From the perspective of someone who uses government data pretty often, Data.gov and its state progeny (Massachusetts, D.C., Minnesota – the “data deli” is a great name – among them) are better than what we used to have. They make the acquisition of data by journalists, regulated communities and the general public much easier than it has been. But there are two related issues with such efforts that I can see: in general, both producers and consumers of government data tend to operate in vacuums.

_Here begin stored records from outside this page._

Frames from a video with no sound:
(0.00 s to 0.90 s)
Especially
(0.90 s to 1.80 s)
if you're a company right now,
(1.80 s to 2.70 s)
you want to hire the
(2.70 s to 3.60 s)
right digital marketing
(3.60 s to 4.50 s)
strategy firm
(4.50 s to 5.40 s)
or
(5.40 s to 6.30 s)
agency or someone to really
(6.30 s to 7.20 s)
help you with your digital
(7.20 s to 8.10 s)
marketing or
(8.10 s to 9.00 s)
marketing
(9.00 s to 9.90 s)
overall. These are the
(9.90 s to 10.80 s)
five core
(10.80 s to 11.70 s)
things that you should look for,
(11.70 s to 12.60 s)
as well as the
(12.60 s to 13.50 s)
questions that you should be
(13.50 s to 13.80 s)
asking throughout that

Many governments want to put data online. It’s a bit of a PR win for them, and it does provide a service that otherwise might occupy the time of a government employee who has other tasks to accomplish. But, as Rob Goodspeed notes, many of them are trying to figure out what exactly to post online. And in dealing with that question, the transparency movement isn’t exactly providing a lot of clarity, or even the right kind of input.

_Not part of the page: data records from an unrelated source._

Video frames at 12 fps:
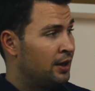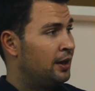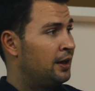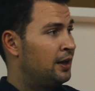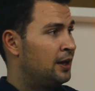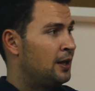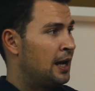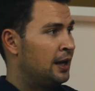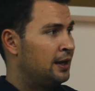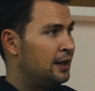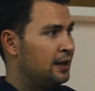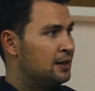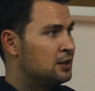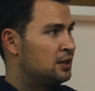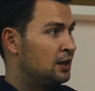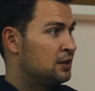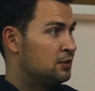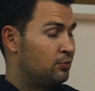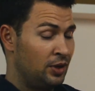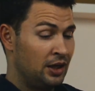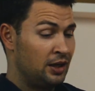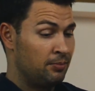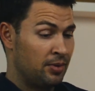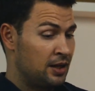and then it's
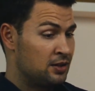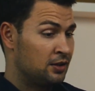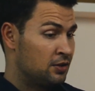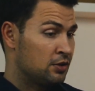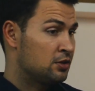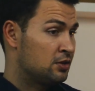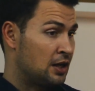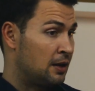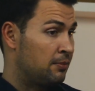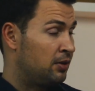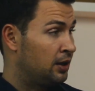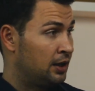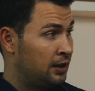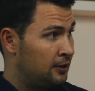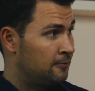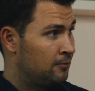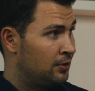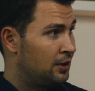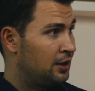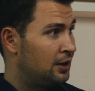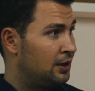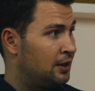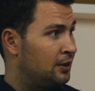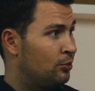really basic, just typing it in.
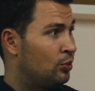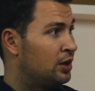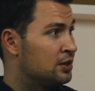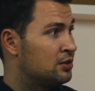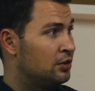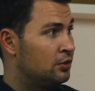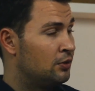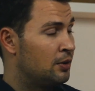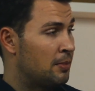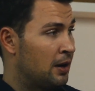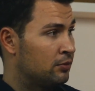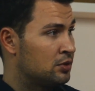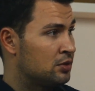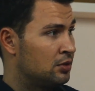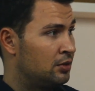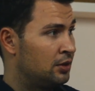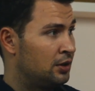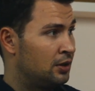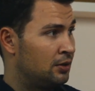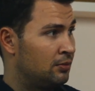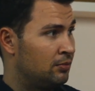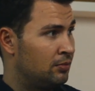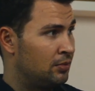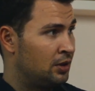What is the new amounts?
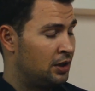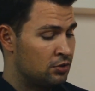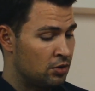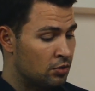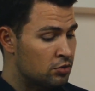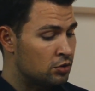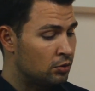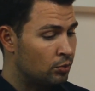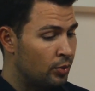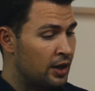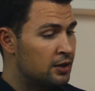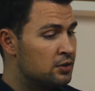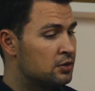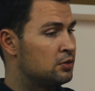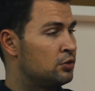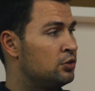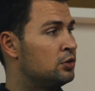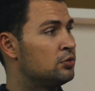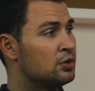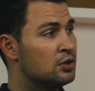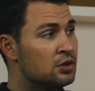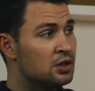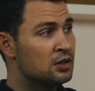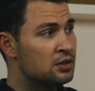There's also ways to use the
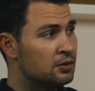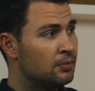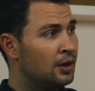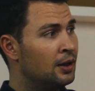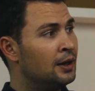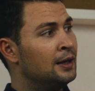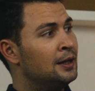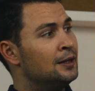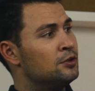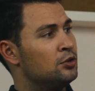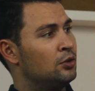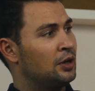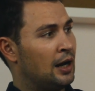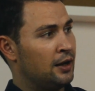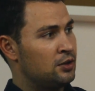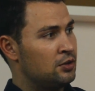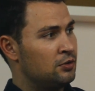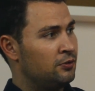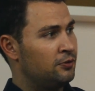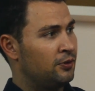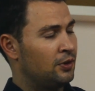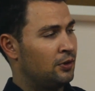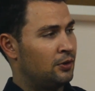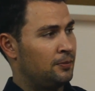system to guide you
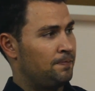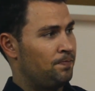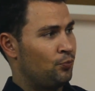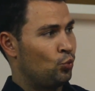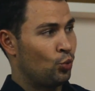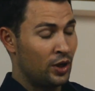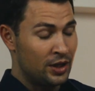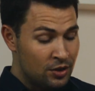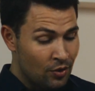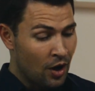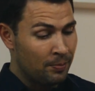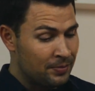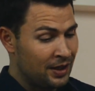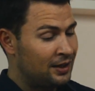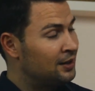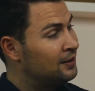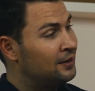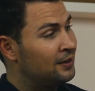for when you update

Rob accurately reports that the common answer to the question of what to post is “everything,” but he quickly points out that this isn’t possible in many cases. And sometimes – I’m looking at you, Data.gov – posting everything actually obscures the absence of good stuff. Sure, it seems impressive that nearly 275,000 datasets are available on Data.gov, but that has the secondary effect of making the most popular dataset on the site (as I write this) the “US Topo 7.5-minute map for Imperial, TX.” Seriously, more than 200 people have downloaded it.
The state of Data.gov – which will greatly influence state and local government data efforts – is skewed in a way that gives rise to frustration among users of government data. Even folks in the transparency community – who previously celebrated the sheer number of datasets released – are starting to recognize this situation for what it is. Ellen Miller, executive director of the Sunlight Foundation, wrote that “[t]he torrent of data we expected to see at Data.gov isn’t materializing.” She cites a colleague’s calculation that 99 percent of the files available there are GIS data, which while useful, are not quite as accessible as, say, a CSV or Excel file. Other datasets are flawed in significant ways, rendering them nearly useless. More Miller: “Call it a hot Friday afternoon, and maybe I’m cranky, but I think it’s time to begin to ask some tough questions of the White House. Whither or wither transparency?” I’m sure many folks who work with government data have thought or uttered similar sentiments.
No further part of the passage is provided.